The woman slowly lurched to her feet and staggered out the door.  As the teacher returned to her podium, she passed by my mat and earnestly whispered an entreaty – “Would you mind checking on her?  Please?


We sat on the bench outside the studio and talked.  It was her fourth class and she was expecting to be better at it by now.  “You will be,” I assured her.  “But it takes time.  Be patient.”

She was embarrassed that she’d sat out so many postures; ashamed to be sent out of the room.  She felt like everyone was staring and laughing at her.  “It happens to everyone,” I smiled.  “And they’re all concentrating too much on their own practice to notice yours.”

She suffers from severe depression and felt useless, pathetic and overwhelmed.  “I used to as well,” I confided.  “Stick with the practice.  It’s hard.  It’s really hard.  But it helps.  I can’t begin to describe just how much it helps.”

We sat and talked.  She ran to the toilet to throw up; I fetched some damp hand towels and a coconut water to cleanse her face and rehydrate her body.  She said she felt bad for taking me away from the hot room and I laughed.  “This is my tenth class in a row,” I said.  “I could do with a break.”

We talked some more.  She’s in such a similar place to my own when I started.  Struggling just to stay afloat; feeling like it’s useless to even try.  I’m shocked at how familiar her questions are – and by just how many of them I have answers to.  Something I never could have believed last year.
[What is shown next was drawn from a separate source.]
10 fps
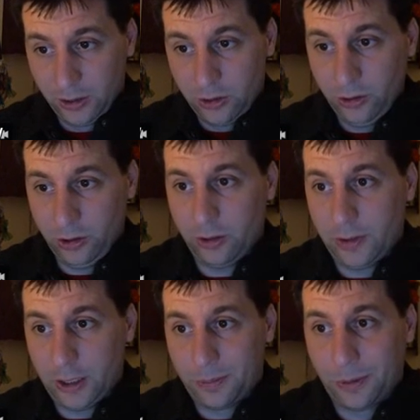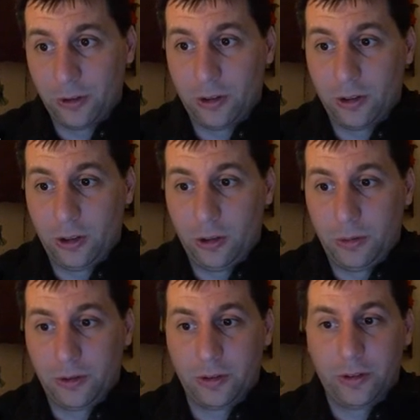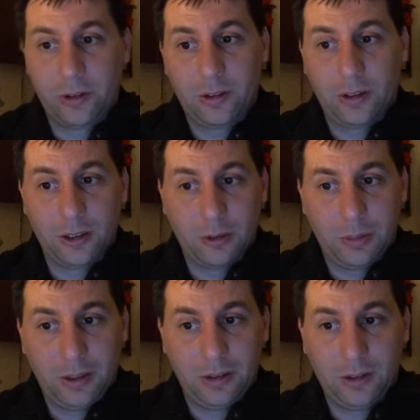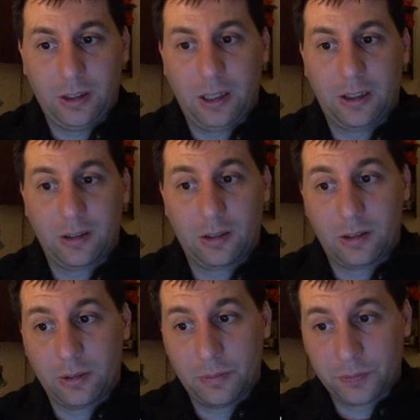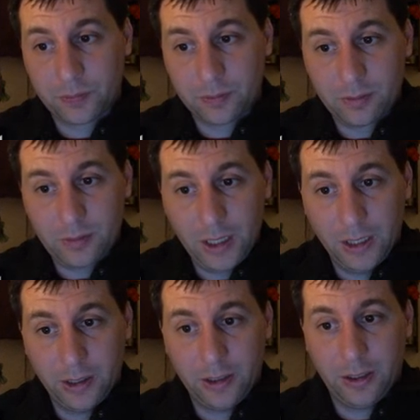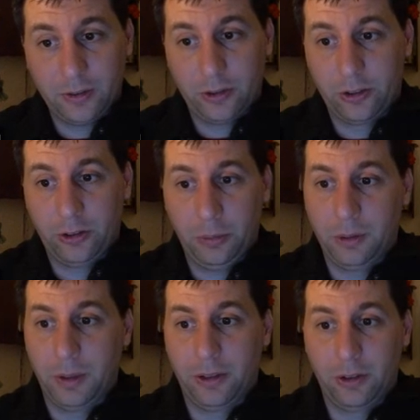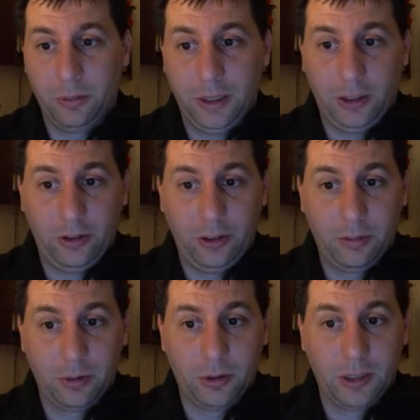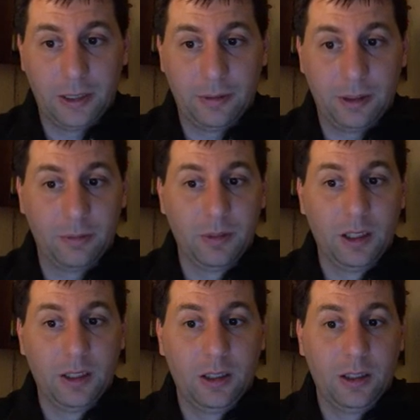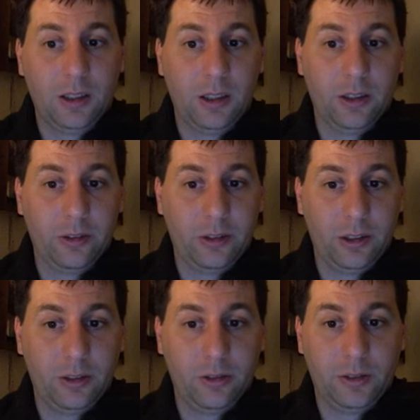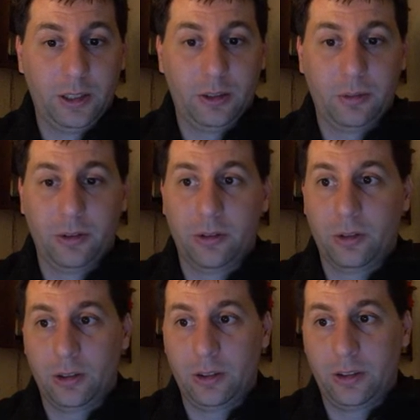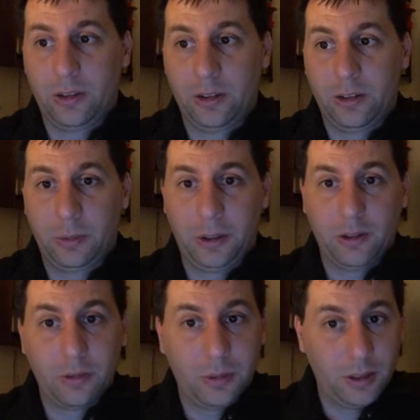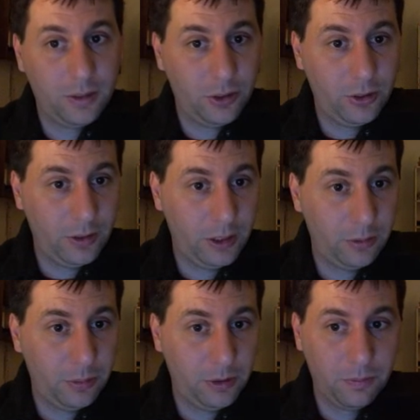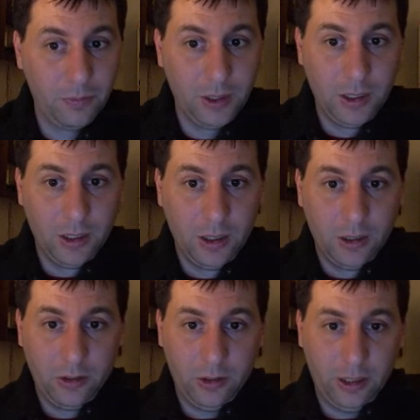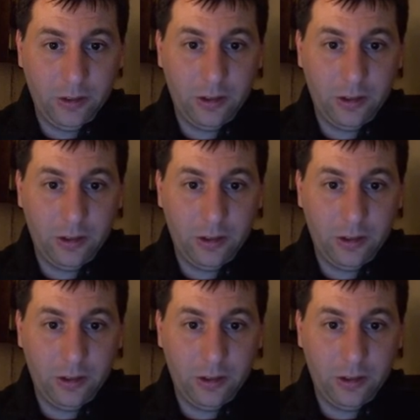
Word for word: junior developers should almost always stick to basic tasks and they definitely should be mentored by the chief programmer, other senior developers, or at least an experienced mid-level developer. So that's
At last the teacher came out and checked on us.  Unlocked the front door and walked the woman out.  Motioned me back into the hot room, where I settled into Savasana.  The heat hits me like a wall after the chill in the corridor, but it’s familiar and comforting and what I crave.
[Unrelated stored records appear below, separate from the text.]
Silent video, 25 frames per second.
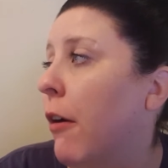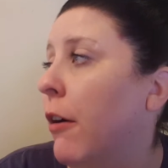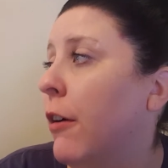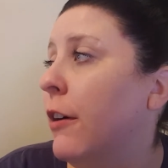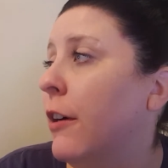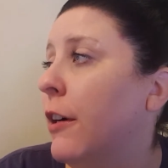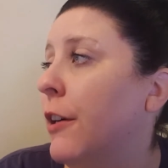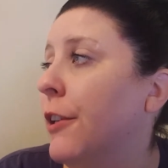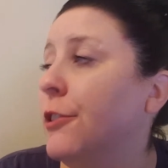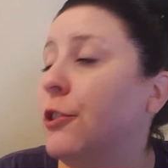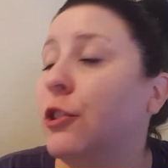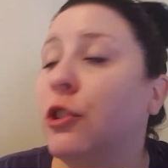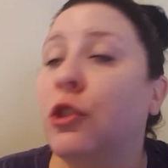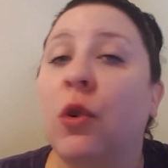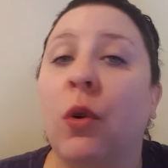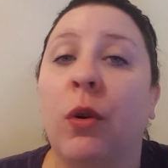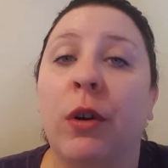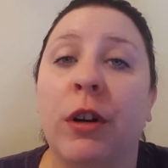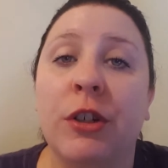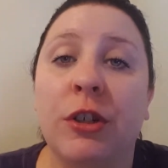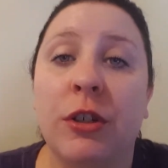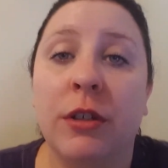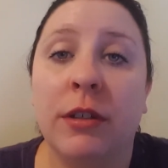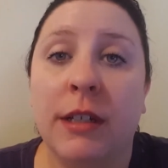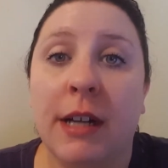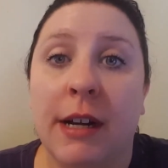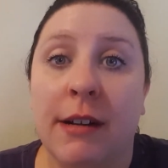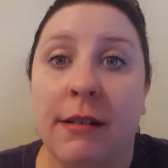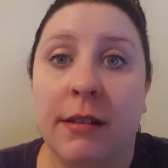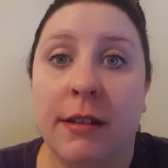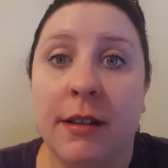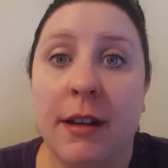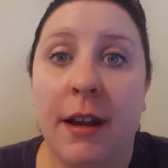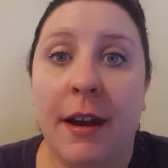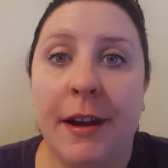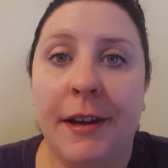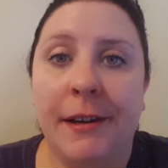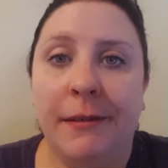Uh, it's gorgeous
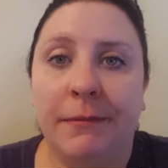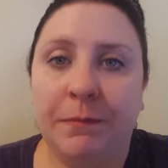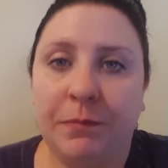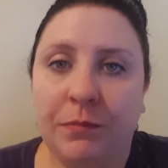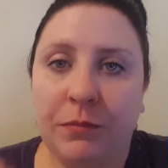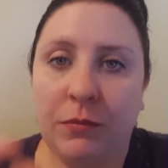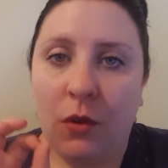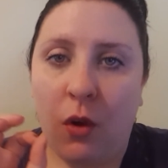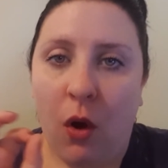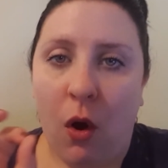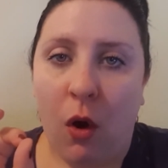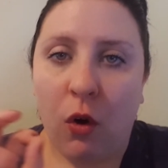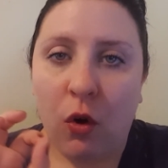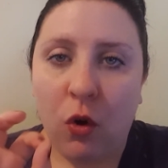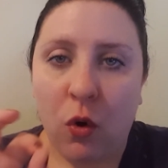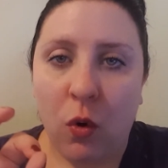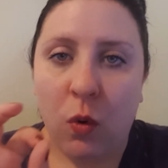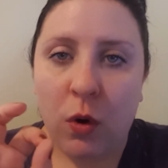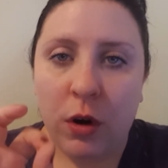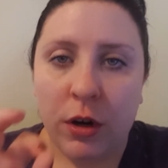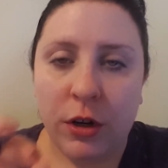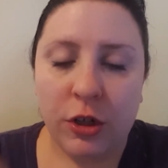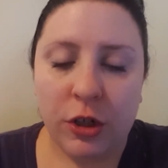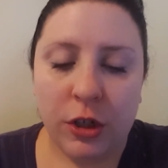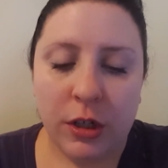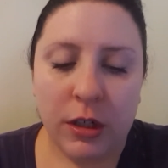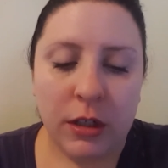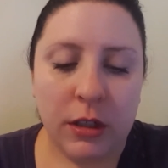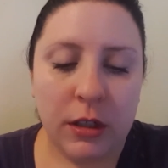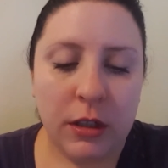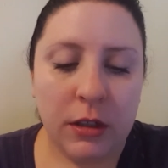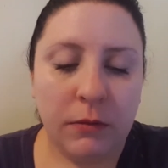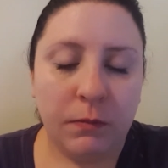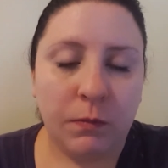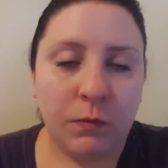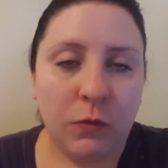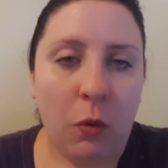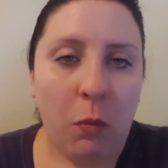outside. Gorgeous.
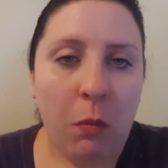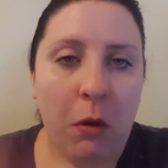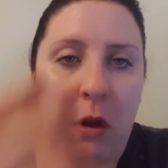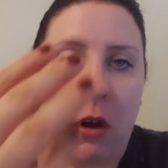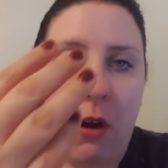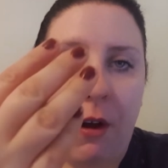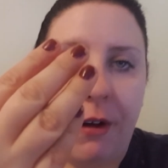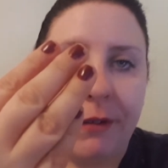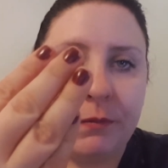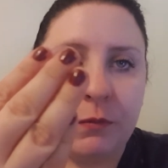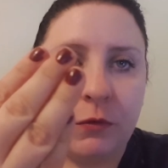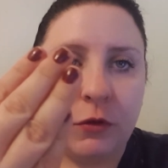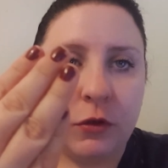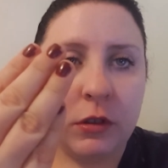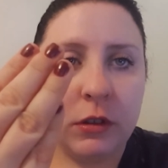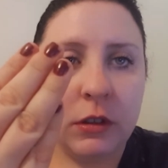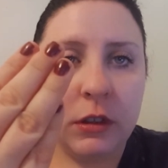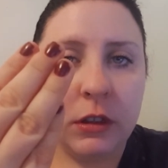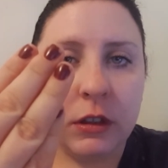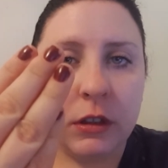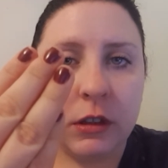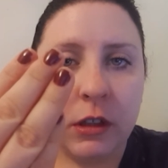Oh my god, look at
As new friends cross my path after class, they stop to chat.  “Was it annoying to miss half the class?  Aren’t you upset?”  I don’t know how to respond, so I laugh nervously and shake my head.  How do I explain that I’ve been there – sent out of the room because I couldn’t stop crying?  That I sat by myself in the corridor, my body wracked with sobs and sadness and suffering and shame… and that I’d never felt so alone?  That I would rather miss a month of classes than have someone else endure the same?

I highly doubt that my life will be in any way negatively impacted because I missed half an hour of Bikram on the 17th of March 2012.  But what I desperately hope is that she will feel just slightly less alone for having someone sit and talk with her for those same 30 minutes.



  1. This one brought tears to my eyes! Thank you, thank you thank you! For being there for her, for you, and for sharing it with all of us.

  2. Sometimes…. the most “remarkable” part of our practice happens when we step off our mat. Namaste.